### What to produce
Look through the listing below and report the lines that have the word "Silent" in them.

Segment Start: Given data

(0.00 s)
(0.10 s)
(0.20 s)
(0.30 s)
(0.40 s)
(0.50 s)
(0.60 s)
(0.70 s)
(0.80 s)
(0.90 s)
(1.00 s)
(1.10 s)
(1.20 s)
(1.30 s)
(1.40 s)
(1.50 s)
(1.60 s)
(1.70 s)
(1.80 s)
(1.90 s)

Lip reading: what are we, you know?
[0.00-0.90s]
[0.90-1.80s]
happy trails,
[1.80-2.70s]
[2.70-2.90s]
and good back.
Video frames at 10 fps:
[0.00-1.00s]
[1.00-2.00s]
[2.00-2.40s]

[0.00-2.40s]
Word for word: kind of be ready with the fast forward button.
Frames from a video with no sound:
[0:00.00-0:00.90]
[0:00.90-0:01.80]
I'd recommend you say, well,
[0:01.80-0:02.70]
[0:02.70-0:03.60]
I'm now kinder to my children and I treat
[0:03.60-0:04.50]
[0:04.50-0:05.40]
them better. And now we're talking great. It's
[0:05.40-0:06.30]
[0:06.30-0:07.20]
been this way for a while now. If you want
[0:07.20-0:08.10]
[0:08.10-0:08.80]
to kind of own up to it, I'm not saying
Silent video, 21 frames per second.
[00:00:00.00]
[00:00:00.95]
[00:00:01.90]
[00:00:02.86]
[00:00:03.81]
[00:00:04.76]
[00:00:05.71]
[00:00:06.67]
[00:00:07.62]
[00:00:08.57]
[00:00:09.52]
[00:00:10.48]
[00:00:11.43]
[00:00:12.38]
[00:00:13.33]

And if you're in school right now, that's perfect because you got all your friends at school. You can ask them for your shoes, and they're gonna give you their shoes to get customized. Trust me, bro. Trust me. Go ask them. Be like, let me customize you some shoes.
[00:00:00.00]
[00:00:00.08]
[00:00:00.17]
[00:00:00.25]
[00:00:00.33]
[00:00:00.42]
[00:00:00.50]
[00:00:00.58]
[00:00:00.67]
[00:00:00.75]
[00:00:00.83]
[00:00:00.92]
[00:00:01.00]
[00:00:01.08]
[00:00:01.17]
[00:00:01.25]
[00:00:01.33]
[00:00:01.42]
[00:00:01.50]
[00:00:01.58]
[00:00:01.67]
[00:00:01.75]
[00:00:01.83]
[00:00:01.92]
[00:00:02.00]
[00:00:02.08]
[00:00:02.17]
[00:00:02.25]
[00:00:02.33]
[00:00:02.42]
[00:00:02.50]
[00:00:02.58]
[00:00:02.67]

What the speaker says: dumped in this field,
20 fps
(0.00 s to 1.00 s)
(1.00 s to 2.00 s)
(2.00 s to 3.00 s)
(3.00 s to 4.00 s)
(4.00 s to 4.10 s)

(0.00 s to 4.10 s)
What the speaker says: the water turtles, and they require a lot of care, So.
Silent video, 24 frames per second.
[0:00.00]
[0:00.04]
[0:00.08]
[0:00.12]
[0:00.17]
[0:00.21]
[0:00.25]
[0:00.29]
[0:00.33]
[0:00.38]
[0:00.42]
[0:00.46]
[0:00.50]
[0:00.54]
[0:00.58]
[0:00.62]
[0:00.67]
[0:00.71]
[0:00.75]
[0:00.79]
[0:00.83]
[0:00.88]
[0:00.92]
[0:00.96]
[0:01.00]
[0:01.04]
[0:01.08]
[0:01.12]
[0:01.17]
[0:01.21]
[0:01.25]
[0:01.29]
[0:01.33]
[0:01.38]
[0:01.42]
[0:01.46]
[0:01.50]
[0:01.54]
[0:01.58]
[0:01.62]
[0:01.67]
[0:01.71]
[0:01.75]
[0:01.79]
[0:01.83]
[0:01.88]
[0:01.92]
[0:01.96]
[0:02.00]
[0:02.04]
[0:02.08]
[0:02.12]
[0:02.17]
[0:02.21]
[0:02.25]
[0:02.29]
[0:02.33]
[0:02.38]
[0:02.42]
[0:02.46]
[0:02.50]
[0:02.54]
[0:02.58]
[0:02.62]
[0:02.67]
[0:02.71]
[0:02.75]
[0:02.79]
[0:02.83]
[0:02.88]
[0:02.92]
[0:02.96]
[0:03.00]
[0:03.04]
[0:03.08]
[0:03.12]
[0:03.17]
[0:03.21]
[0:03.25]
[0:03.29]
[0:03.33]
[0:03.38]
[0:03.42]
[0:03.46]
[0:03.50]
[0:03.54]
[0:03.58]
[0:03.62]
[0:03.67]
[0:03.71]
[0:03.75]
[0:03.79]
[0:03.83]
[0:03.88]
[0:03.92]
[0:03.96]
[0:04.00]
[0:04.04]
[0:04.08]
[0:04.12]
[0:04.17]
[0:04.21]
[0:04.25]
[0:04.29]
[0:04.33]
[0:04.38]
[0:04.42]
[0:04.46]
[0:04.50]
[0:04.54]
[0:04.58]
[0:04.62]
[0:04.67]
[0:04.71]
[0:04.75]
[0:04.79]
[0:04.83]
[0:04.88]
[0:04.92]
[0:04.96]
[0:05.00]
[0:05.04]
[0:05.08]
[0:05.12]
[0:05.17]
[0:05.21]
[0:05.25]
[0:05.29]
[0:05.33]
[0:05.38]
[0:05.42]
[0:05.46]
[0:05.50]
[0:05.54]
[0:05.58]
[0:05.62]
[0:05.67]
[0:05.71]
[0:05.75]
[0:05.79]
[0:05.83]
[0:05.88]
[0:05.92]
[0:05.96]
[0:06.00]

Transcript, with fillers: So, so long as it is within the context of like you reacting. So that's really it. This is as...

Segment End: Given data

### Exercise result
Silent video, 21 frames per second.
Silent video, 24 frames per second.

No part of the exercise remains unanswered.